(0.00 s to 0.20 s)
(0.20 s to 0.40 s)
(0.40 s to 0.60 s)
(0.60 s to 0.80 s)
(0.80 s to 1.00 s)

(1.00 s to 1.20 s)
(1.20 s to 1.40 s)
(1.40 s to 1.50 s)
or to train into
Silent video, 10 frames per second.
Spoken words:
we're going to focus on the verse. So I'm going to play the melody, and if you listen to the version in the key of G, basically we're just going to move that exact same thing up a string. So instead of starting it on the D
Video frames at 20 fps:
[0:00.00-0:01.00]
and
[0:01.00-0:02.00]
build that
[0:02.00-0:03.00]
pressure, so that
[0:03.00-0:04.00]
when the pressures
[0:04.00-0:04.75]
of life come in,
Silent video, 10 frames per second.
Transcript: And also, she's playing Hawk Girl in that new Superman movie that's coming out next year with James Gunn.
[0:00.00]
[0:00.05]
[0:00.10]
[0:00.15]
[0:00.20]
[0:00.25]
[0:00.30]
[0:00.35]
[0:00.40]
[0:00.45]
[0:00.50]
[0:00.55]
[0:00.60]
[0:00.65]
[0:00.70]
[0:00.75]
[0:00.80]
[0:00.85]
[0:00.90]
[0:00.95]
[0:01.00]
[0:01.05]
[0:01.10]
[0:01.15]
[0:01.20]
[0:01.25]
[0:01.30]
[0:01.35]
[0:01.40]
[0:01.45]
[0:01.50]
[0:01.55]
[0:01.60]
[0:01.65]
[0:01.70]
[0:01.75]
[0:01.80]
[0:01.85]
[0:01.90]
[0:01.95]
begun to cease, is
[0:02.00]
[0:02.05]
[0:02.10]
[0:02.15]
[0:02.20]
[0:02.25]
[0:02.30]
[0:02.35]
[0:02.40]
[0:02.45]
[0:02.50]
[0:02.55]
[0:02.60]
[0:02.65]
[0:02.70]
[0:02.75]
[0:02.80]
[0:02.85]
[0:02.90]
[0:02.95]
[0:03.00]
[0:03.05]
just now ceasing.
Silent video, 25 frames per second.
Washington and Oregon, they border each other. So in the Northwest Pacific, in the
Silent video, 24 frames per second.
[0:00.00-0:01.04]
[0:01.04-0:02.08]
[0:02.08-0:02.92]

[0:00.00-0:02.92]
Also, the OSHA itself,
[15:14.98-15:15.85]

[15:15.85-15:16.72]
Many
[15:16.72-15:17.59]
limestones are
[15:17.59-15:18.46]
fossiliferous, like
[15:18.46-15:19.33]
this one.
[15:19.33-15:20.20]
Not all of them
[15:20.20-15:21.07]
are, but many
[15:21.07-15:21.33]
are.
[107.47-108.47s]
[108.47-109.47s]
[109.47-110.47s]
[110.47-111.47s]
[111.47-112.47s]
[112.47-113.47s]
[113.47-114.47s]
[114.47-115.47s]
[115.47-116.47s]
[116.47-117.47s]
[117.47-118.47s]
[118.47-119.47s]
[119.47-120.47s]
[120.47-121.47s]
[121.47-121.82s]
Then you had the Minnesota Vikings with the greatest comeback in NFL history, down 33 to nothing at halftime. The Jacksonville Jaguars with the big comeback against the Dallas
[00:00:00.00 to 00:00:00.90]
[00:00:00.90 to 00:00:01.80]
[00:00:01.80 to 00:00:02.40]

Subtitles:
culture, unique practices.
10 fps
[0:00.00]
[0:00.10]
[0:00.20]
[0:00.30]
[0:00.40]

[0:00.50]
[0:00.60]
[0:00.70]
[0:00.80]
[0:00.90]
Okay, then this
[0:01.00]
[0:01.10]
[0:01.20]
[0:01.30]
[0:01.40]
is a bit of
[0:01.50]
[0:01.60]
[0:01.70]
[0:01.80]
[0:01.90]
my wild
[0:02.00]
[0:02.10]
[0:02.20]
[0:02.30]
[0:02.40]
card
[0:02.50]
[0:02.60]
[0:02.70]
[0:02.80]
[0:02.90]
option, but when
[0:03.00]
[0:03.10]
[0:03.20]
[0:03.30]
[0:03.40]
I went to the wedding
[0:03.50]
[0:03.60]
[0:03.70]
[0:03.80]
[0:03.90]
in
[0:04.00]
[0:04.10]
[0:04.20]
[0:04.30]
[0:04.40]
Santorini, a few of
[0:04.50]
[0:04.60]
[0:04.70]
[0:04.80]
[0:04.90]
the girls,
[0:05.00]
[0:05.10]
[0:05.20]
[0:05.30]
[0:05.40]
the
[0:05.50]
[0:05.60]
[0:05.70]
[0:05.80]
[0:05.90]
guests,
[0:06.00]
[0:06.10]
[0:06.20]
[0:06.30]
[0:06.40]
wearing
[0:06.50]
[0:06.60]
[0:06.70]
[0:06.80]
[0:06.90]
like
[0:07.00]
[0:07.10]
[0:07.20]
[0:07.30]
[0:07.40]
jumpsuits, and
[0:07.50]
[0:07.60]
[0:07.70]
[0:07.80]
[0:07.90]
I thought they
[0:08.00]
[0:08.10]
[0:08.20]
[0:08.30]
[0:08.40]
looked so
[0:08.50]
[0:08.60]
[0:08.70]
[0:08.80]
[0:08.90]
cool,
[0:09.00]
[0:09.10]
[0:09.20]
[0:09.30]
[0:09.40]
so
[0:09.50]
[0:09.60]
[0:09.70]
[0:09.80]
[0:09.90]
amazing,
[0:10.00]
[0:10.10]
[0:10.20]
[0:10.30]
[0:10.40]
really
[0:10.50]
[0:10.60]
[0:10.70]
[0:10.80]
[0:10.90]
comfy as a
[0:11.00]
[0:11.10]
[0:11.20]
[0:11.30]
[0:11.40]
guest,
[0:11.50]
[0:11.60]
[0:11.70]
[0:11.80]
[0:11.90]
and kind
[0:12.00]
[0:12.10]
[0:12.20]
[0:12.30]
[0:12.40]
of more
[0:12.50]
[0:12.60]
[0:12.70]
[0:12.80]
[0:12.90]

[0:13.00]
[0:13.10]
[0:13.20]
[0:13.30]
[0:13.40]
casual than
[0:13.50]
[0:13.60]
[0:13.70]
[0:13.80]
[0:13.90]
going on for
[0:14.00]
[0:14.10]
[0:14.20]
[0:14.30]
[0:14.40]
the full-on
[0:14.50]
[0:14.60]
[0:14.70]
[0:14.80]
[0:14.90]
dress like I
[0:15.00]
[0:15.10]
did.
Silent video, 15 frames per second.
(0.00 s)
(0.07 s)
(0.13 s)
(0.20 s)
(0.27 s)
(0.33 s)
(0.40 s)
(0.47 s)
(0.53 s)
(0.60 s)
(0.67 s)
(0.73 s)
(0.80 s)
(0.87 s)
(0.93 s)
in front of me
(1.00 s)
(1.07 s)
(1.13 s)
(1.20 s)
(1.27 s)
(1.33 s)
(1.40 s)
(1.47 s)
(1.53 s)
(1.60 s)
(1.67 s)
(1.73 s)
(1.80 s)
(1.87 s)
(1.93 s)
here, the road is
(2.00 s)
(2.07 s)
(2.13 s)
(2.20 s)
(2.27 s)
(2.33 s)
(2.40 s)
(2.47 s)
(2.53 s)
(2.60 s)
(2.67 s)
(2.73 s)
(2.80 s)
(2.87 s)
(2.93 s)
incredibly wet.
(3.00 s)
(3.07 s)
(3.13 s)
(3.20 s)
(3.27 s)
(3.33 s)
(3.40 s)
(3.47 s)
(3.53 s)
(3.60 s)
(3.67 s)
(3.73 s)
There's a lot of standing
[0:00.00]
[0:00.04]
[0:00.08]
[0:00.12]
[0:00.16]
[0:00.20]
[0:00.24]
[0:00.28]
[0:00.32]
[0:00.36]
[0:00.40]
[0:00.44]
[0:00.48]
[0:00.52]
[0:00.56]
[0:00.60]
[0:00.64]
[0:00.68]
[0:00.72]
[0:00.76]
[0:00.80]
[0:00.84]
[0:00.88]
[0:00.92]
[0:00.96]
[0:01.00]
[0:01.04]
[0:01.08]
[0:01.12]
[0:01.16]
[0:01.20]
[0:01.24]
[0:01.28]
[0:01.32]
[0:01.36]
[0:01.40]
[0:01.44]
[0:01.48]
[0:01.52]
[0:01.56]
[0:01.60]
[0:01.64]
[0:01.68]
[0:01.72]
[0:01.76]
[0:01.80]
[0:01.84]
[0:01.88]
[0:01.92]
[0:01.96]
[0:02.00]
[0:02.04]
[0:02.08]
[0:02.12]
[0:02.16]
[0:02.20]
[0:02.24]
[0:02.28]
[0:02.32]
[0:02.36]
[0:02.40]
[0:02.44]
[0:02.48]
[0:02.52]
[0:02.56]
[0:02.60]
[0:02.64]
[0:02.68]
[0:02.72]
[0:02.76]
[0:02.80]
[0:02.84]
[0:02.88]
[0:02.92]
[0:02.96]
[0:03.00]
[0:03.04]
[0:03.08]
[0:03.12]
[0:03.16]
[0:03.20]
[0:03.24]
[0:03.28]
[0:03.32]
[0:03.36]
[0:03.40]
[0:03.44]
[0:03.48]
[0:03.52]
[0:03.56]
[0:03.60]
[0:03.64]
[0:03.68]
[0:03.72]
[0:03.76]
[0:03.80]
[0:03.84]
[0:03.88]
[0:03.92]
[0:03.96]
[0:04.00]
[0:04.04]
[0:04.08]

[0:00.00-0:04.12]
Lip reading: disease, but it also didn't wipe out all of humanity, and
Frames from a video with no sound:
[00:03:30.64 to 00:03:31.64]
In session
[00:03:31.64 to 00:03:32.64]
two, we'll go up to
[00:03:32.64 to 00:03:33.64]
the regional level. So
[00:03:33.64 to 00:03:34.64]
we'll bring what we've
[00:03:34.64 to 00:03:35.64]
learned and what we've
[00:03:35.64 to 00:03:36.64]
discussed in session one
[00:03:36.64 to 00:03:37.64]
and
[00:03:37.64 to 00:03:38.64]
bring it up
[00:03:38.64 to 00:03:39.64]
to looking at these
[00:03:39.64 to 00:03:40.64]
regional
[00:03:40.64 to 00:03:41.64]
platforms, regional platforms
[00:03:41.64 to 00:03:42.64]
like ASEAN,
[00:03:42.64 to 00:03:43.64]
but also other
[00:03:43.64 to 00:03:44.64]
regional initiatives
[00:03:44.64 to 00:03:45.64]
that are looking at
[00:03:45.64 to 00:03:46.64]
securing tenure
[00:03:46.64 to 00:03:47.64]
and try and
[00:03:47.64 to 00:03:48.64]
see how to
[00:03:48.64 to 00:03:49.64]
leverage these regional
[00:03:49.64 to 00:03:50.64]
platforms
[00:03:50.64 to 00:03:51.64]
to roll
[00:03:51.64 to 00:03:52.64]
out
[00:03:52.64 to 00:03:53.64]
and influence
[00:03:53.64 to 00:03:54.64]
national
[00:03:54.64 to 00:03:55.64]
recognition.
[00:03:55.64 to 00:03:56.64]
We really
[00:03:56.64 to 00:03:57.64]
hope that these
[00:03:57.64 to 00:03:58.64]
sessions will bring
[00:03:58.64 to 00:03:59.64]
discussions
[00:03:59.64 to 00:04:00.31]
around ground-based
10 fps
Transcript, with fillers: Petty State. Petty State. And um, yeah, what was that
________________
Show the lines of the entries that include the string "Transcript", copying each in full.

Transcript: And also, she's playing Hawk Girl in that new Superman movie that's coming out next year with James Gunn.
Transcript, with fillers: Petty State. Petty State. And um, yeah, what was that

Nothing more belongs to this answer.